(ABOUT THIS TASK): Omit the pictures and output every entry below exactly as written.

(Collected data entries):

•••

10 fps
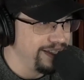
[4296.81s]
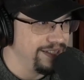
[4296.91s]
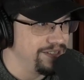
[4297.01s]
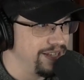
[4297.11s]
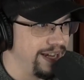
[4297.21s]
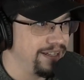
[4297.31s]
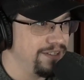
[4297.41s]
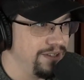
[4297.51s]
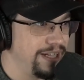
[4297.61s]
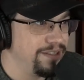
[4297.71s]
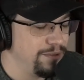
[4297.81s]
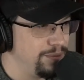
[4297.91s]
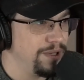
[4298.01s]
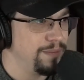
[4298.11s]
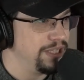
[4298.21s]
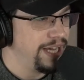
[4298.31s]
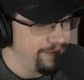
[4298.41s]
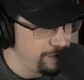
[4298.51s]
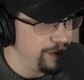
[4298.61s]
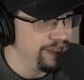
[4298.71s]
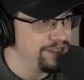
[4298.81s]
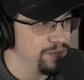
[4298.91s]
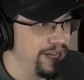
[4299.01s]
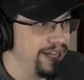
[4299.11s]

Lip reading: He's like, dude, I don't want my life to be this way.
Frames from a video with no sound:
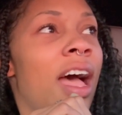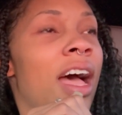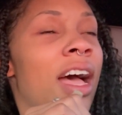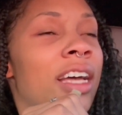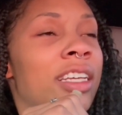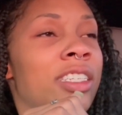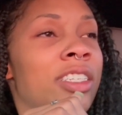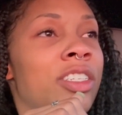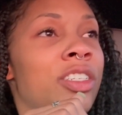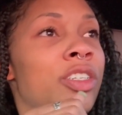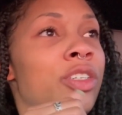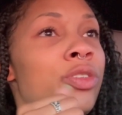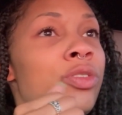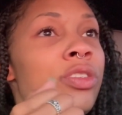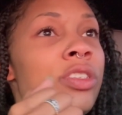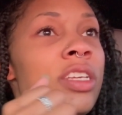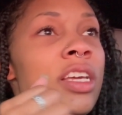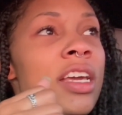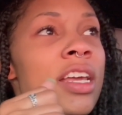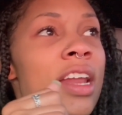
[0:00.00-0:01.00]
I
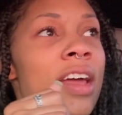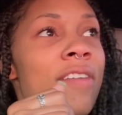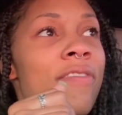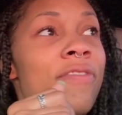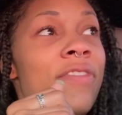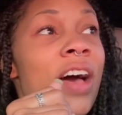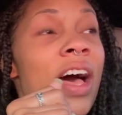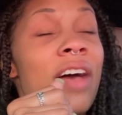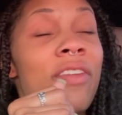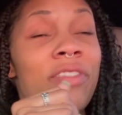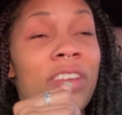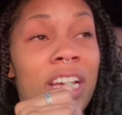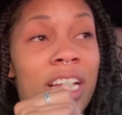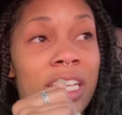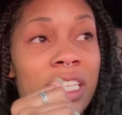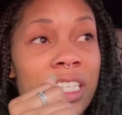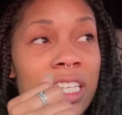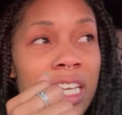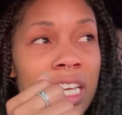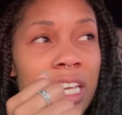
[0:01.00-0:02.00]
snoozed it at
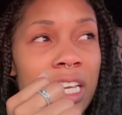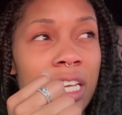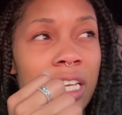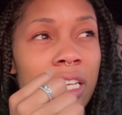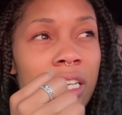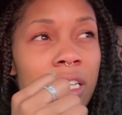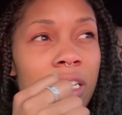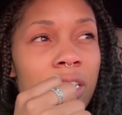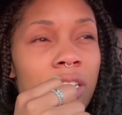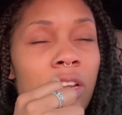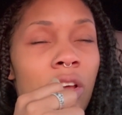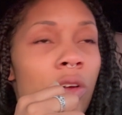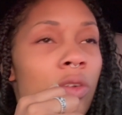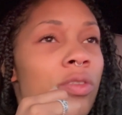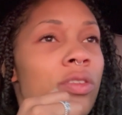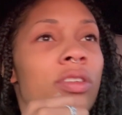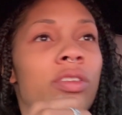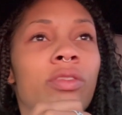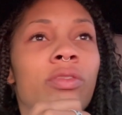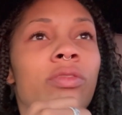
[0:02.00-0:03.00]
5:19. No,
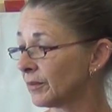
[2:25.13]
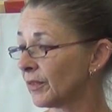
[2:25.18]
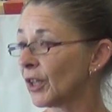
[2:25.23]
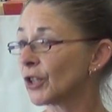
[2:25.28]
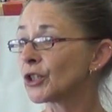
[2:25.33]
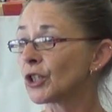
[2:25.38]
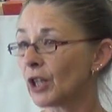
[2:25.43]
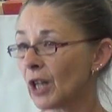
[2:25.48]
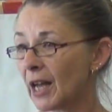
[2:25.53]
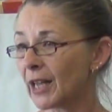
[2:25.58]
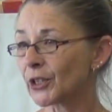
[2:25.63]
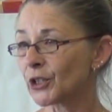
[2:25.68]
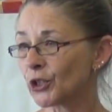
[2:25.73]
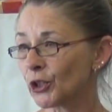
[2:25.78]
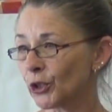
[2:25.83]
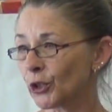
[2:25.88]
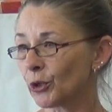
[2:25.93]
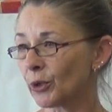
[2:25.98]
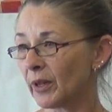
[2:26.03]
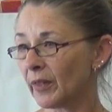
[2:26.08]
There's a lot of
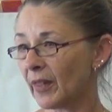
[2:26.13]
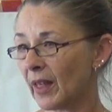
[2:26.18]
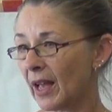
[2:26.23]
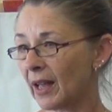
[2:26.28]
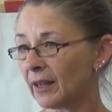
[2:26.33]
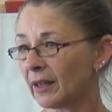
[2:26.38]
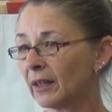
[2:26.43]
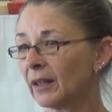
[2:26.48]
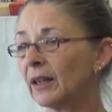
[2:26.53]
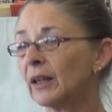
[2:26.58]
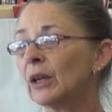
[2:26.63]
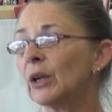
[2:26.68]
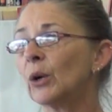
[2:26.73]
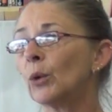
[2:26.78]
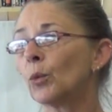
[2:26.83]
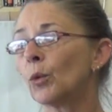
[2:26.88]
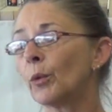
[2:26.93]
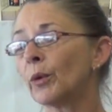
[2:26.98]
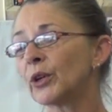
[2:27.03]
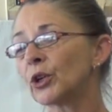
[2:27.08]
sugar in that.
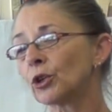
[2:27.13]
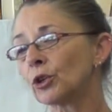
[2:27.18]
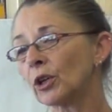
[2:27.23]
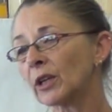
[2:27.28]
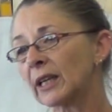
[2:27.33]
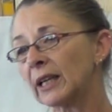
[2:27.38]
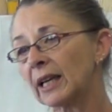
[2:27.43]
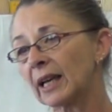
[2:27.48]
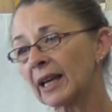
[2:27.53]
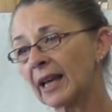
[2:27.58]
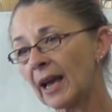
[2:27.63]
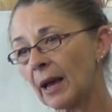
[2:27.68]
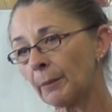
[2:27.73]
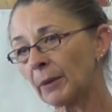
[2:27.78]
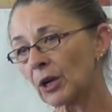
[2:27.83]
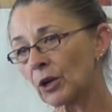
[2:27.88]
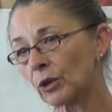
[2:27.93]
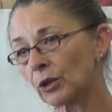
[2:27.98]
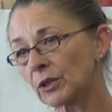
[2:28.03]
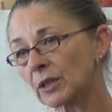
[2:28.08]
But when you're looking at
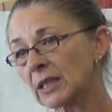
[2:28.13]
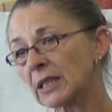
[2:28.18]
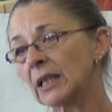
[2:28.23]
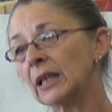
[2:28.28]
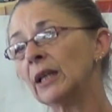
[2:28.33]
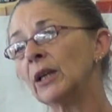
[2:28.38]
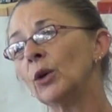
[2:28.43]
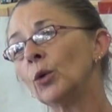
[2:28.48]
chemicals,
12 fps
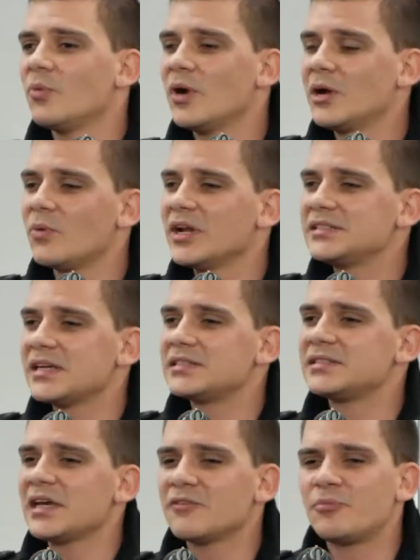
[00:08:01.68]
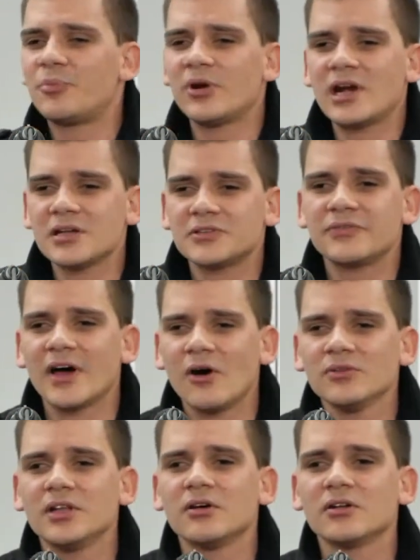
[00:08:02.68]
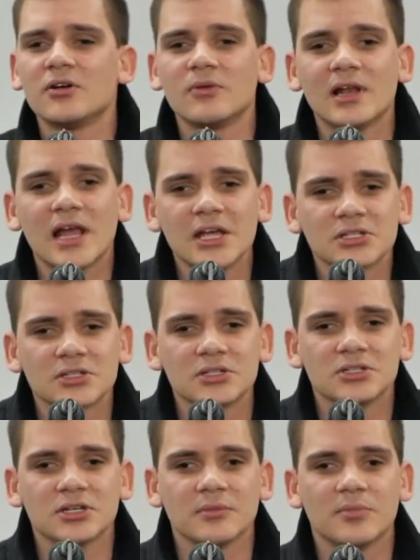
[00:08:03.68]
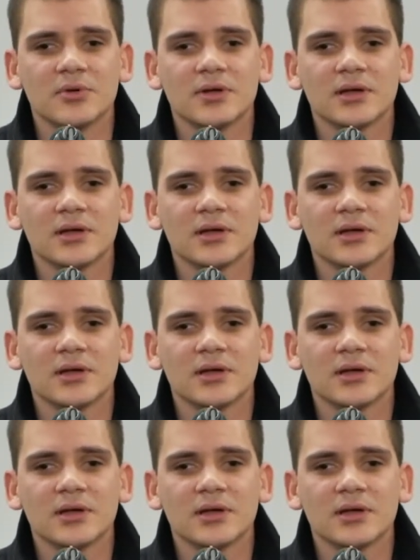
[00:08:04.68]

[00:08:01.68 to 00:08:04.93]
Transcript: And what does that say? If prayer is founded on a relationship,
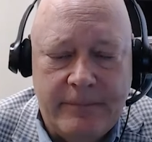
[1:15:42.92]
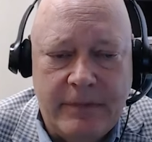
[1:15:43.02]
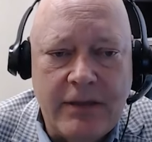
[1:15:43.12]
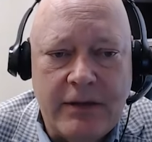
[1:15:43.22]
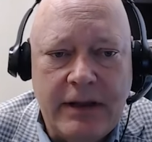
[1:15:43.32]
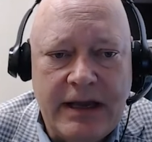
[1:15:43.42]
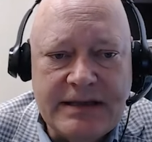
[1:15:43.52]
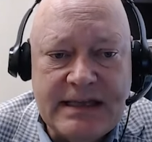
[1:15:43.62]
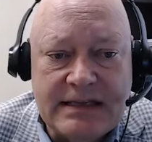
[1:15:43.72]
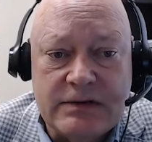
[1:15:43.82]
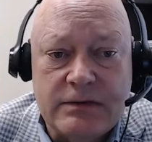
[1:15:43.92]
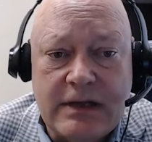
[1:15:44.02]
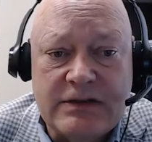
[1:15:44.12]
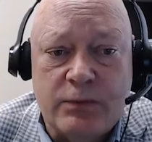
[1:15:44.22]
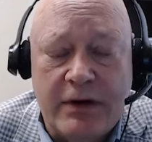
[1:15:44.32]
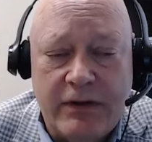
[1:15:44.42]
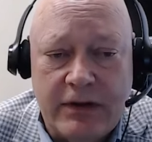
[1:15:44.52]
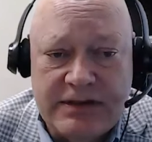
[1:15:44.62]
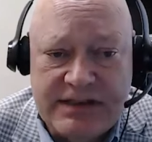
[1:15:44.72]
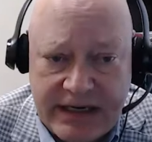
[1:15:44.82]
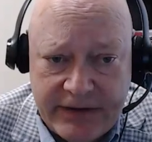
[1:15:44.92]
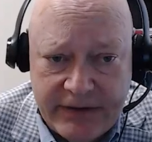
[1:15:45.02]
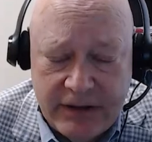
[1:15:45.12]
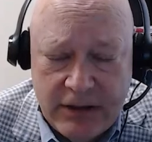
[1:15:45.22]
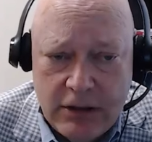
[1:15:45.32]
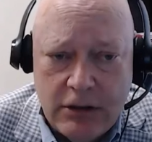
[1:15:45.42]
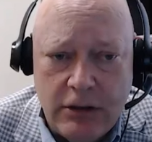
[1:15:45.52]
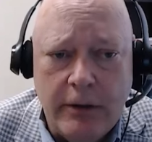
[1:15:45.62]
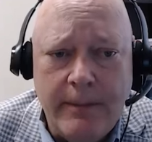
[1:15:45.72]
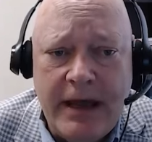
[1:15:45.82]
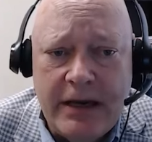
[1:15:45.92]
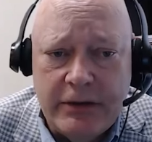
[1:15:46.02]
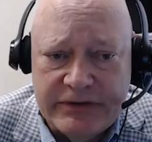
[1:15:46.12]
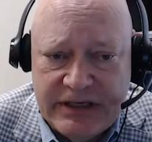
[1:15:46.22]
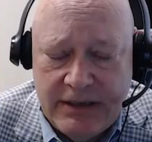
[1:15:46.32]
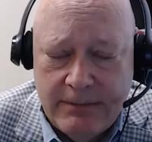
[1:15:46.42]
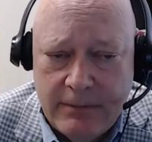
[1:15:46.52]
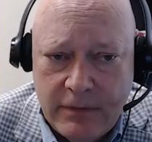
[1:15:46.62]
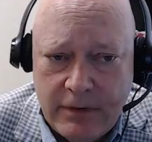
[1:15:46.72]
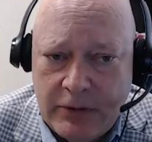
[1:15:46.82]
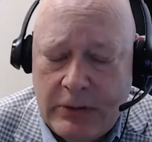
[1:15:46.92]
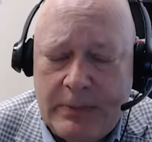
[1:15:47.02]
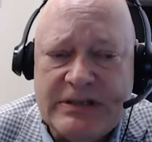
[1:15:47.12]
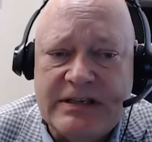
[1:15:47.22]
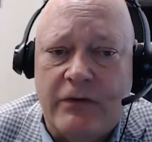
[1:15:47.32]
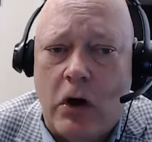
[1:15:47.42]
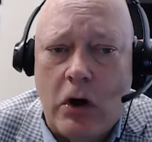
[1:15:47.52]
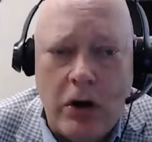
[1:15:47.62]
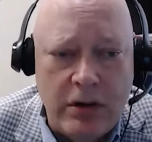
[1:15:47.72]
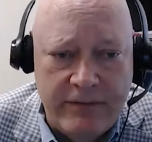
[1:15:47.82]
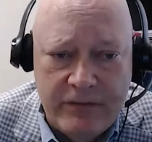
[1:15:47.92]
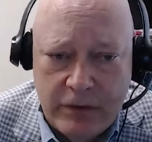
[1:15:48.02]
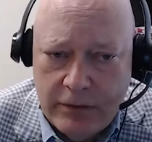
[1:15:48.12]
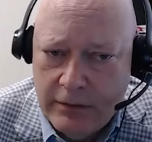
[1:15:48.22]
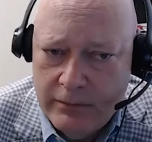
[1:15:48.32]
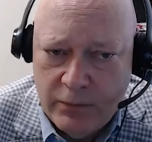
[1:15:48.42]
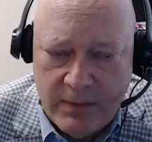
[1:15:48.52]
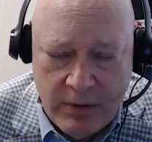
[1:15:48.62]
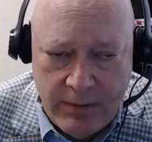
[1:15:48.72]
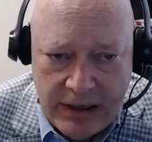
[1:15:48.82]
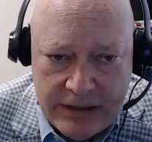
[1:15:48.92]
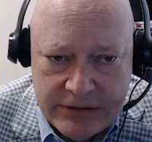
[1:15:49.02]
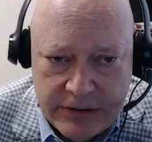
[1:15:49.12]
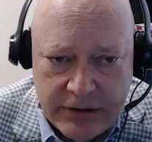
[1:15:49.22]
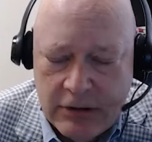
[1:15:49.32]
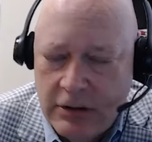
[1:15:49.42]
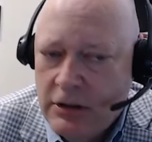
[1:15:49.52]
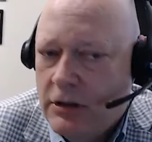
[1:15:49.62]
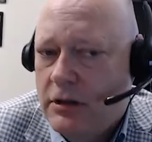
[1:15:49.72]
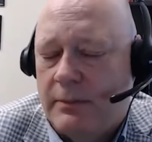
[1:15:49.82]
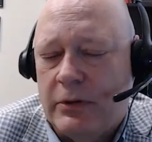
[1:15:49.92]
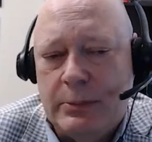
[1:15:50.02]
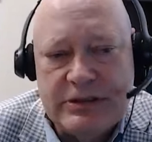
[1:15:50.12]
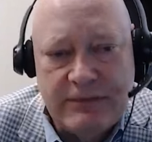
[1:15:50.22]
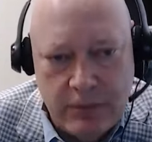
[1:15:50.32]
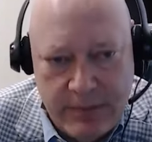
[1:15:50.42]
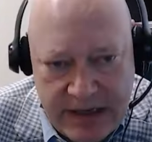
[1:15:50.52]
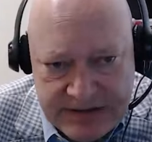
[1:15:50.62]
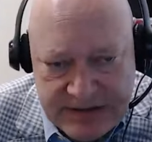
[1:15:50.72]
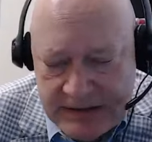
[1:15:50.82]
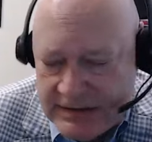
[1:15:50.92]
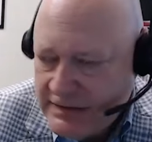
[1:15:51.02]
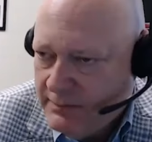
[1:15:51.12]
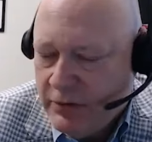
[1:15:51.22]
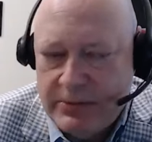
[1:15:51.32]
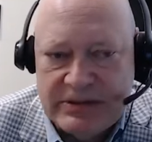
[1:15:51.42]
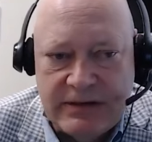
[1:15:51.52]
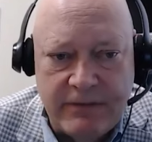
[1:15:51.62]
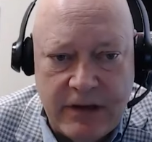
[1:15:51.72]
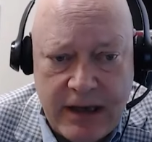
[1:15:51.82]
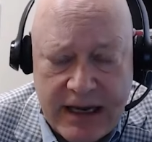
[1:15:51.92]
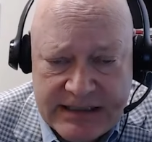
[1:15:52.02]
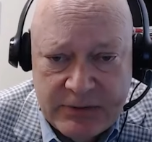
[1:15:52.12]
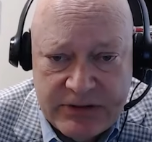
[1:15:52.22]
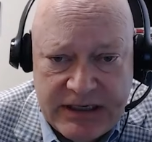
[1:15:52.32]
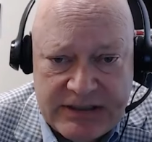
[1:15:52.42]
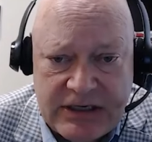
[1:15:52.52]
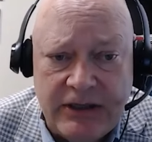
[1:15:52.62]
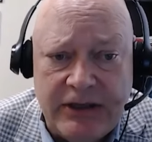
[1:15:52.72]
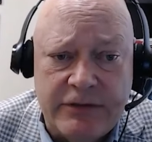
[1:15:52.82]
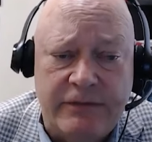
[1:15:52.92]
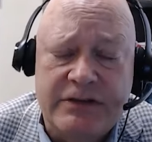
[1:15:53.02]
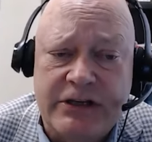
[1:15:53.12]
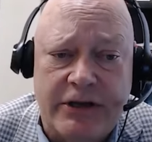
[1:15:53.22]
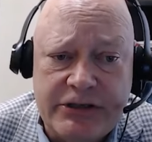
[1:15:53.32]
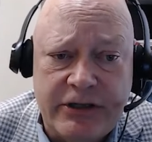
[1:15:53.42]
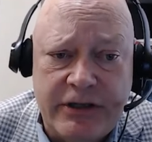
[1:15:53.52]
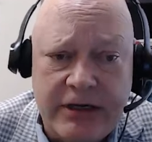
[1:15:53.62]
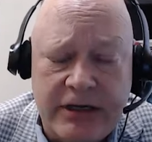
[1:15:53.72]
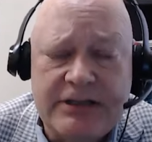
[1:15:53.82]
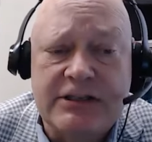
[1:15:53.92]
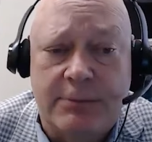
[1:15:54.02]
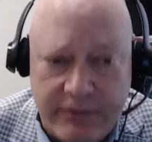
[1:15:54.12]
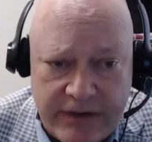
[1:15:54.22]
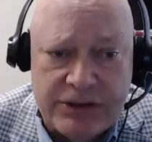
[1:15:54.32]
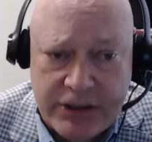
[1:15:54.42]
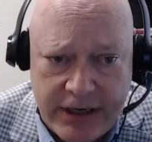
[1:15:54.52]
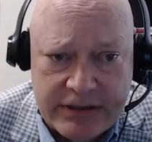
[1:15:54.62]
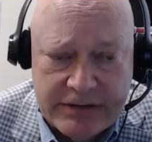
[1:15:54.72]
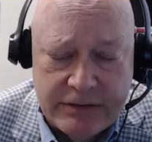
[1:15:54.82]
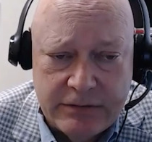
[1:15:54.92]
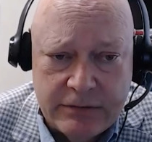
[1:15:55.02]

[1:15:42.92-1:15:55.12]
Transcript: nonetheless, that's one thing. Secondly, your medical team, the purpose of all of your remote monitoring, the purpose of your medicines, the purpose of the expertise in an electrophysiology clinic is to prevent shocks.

•••

(RESULT BELOW):
10 fps
[4296.81s]
[4296.91s]
[4297.01s]
[4297.11s]
[4297.21s]
[4297.31s]
[4297.41s]
[4297.51s]
[4297.61s]
[4297.71s]
[4297.81s]
[4297.91s]
[4298.01s]
[4298.11s]
[4298.21s]
[4298.31s]
[4298.41s]
[4298.51s]
[4298.61s]
[4298.71s]
[4298.81s]
[4298.91s]
[4299.01s]
[4299.11s]

Lip reading: He's like, dude, I don't want my life to be this way.
Frames from a video with no sound:
[0:00.00-0:01.00]
I
[0:01.00-0:02.00]
snoozed it at
[0:02.00-0:03.00]
5:19. No,
[2:25.13]
[2:25.18]
[2:25.23]
[2:25.28]
[2:25.33]
[2:25.38]
[2:25.43]
[2:25.48]
[2:25.53]
[2:25.58]
[2:25.63]
[2:25.68]
[2:25.73]
[2:25.78]
[2:25.83]
[2:25.88]
[2:25.93]
[2:25.98]
[2:26.03]
[2:26.08]
There's a lot of
[2:26.13]
[2:26.18]
[2:26.23]
[2:26.28]
[2:26.33]
[2:26.38]
[2:26.43]
[2:26.48]
[2:26.53]
[2:26.58]
[2:26.63]
[2:26.68]
[2:26.73]
[2:26.78]
[2:26.83]
[2:26.88]
[2:26.93]
[2:26.98]
[2:27.03]
[2:27.08]
sugar in that.
[2:27.13]
[2:27.18]
[2:27.23]
[2:27.28]
[2:27.33]
[2:27.38]
[2:27.43]
[2:27.48]
[2:27.53]
[2:27.58]
[2:27.63]
[2:27.68]
[2:27.73]
[2:27.78]
[2:27.83]
[2:27.88]
[2:27.93]
[2:27.98]
[2:28.03]
[2:28.08]
But when you're looking at
[2:28.13]
[2:28.18]
[2:28.23]
[2:28.28]
[2:28.33]
[2:28.38]
[2:28.43]
[2:28.48]
chemicals,
12 fps
[00:08:01.68]
[00:08:02.68]
[00:08:03.68]
[00:08:04.68]

[00:08:01.68 to 00:08:04.93]
Transcript: And what does that say? If prayer is founded on a relationship,
[1:15:42.92]
[1:15:43.02]
[1:15:43.12]
[1:15:43.22]
[1:15:43.32]
[1:15:43.42]
[1:15:43.52]
[1:15:43.62]
[1:15:43.72]
[1:15:43.82]
[1:15:43.92]
[1:15:44.02]
[1:15:44.12]
[1:15:44.22]
[1:15:44.32]
[1:15:44.42]
[1:15:44.52]
[1:15:44.62]
[1:15:44.72]
[1:15:44.82]
[1:15:44.92]
[1:15:45.02]
[1:15:45.12]
[1:15:45.22]
[1:15:45.32]
[1:15:45.42]
[1:15:45.52]
[1:15:45.62]
[1:15:45.72]
[1:15:45.82]
[1:15:45.92]
[1:15:46.02]
[1:15:46.12]
[1:15:46.22]
[1:15:46.32]
[1:15:46.42]
[1:15:46.52]
[1:15:46.62]
[1:15:46.72]
[1:15:46.82]
[1:15:46.92]
[1:15:47.02]
[1:15:47.12]
[1:15:47.22]
[1:15:47.32]
[1:15:47.42]
[1:15:47.52]
[1:15:47.62]
[1:15:47.72]
[1:15:47.82]
[1:15:47.92]
[1:15:48.02]
[1:15:48.12]
[1:15:48.22]
[1:15:48.32]
[1:15:48.42]
[1:15:48.52]
[1:15:48.62]
[1:15:48.72]
[1:15:48.82]
[1:15:48.92]
[1:15:49.02]
[1:15:49.12]
[1:15:49.22]
[1:15:49.32]
[1:15:49.42]
[1:15:49.52]
[1:15:49.62]
[1:15:49.72]
[1:15:49.82]
[1:15:49.92]
[1:15:50.02]
[1:15:50.12]
[1:15:50.22]
[1:15:50.32]
[1:15:50.42]
[1:15:50.52]
[1:15:50.62]
[1:15:50.72]
[1:15:50.82]
[1:15:50.92]
[1:15:51.02]
[1:15:51.12]
[1:15:51.22]
[1:15:51.32]
[1:15:51.42]
[1:15:51.52]
[1:15:51.62]
[1:15:51.72]
[1:15:51.82]
[1:15:51.92]
[1:15:52.02]
[1:15:52.12]
[1:15:52.22]
[1:15:52.32]
[1:15:52.42]
[1:15:52.52]
[1:15:52.62]
[1:15:52.72]
[1:15:52.82]
[1:15:52.92]
[1:15:53.02]
[1:15:53.12]
[1:15:53.22]
[1:15:53.32]
[1:15:53.42]
[1:15:53.52]
[1:15:53.62]
[1:15:53.72]
[1:15:53.82]
[1:15:53.92]
[1:15:54.02]
[1:15:54.12]
[1:15:54.22]
[1:15:54.32]
[1:15:54.42]
[1:15:54.52]
[1:15:54.62]
[1:15:54.72]
[1:15:54.82]
[1:15:54.92]
[1:15:55.02]

[1:15:42.92-1:15:55.12]
Transcript: nonetheless, that's one thing. Secondly, your medical team, the purpose of all of your remote monitoring, the purpose of your medicines, the purpose of the expertise in an electrophysiology clinic is to prevent shocks.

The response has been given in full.